Homozygosity and disease
Of the over 400,000 missense variants and putative loss-of-function variants catalogued in this study, over 40% (mostly extremely rare ones) are being described for the first time in a genomic survey. Approximately 214 are present in ClinVar, which annotates disease-causing variants associated with a variety of inborn and acquired diseases. These are present only in India. Homozygous deleterious mutations are more common in the South Asian hunter-gatherer ancestry, correlated with DNA markers of consanguinity and recent founder events.
Despite the overall low frequency of these variants, some occur at higher frequencies in some groups. For instance, the pathogenic variant L307P, which causes butyrylcholinesterase deficiency, increases the risk of muscle paralysis when exposed to muscle relaxants commonly used during anesthesia. It occurred in 15 individuals in the current study, eight of whom were from Telangana, as it is fairly common among the Vysyas of Andhra Pradesh and Telangana in southern India.
Being able to identify such variants and their distribution is helpful in understanding how the disease arises and preventing its occurrence.

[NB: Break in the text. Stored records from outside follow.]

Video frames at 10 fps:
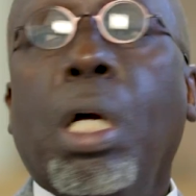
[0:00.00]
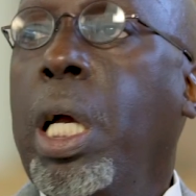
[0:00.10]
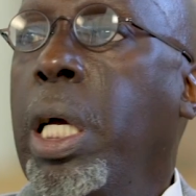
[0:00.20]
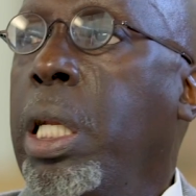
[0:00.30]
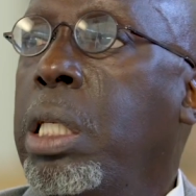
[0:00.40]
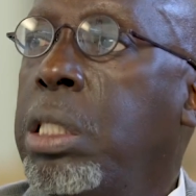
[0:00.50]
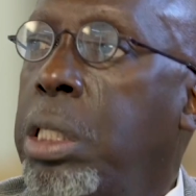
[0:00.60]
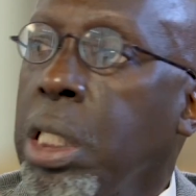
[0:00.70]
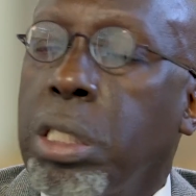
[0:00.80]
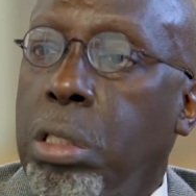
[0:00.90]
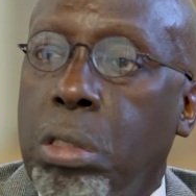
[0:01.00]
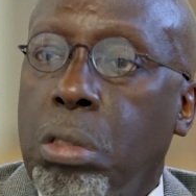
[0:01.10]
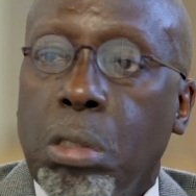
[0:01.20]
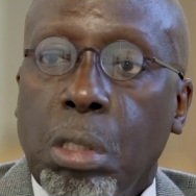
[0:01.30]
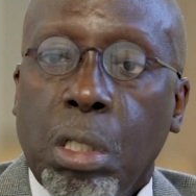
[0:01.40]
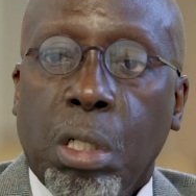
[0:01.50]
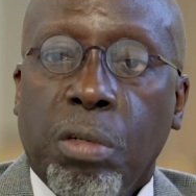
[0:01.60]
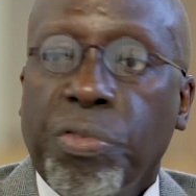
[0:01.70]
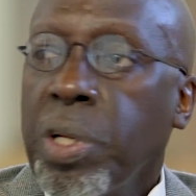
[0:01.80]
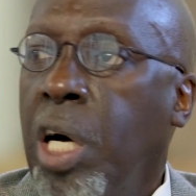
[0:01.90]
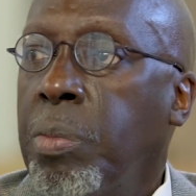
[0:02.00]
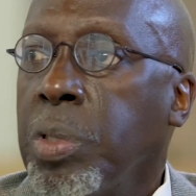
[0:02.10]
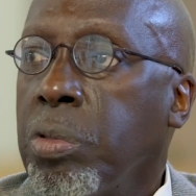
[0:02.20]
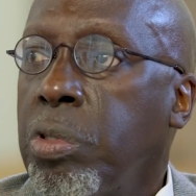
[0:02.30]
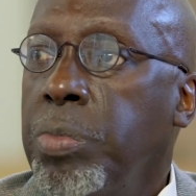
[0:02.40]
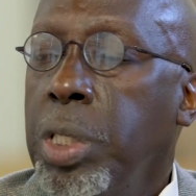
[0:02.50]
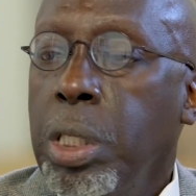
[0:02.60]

And he's just phenomenal to me.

Neanderthal and Denisovan sequences
Indians retain the largest diversity of Neanderthal sequences (85% of globally identified variants), though East Asians have higher per-individual Neanderthal ancestry. Despite this, Oceanians have the highest proportion of Denisovan ancestry (about 2%), while Indians have about 0.1%. Over half of the Denisovan sequences are seen only in Indians.
Many of these gene variants are implicated in adaptation, immunity, and a cluster of genes on chromosome 3 that increases the risk of severe disease with severe acute respiratory syndrome coronavirus 2 (SARS-CoV-2) infection.

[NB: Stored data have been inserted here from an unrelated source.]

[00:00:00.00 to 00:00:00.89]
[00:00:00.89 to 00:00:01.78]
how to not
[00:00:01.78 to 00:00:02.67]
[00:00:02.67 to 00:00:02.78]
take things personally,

This knowledge could help customize innovative therapies for autoimmune and infectious disorders in Indian populations.
At the same time, there were six and 13 regions with no trace of Neanderthal and Denisovan ancestry, respectively, including four without either. One of the latter houses the FOXP2 gene, implicated in human language development. Understanding the functions of these regions could help identify new gene variants associated with human-specific characteristics and diseases.
Conclusion
This fascinating study provides an overview of the genetic variation within India's populations and the contributions of different ancestral groups, from ancient to more recent times. It also underlines the effect of endogamy in increasing the frequency of homozygosity and pathogenic gene variants.
"The unique genetic structure of Indians underscores the importance of incorporating ancestry and homozygosity in future medical and functional genomics research."
These results require reference individuals across time and space, sometimes only one or two individuals. As more ancient samples become available, these relationships may need to be revised, as with the Iranian farmer ancestry, which relies on only two samples.
Being able to identify the genomic regions derived from each of the three major ancestral sources could reveal how adaptations to Indian conditions evolved and the origin of these adaptive genes, as well as identify disease susceptibility patterns.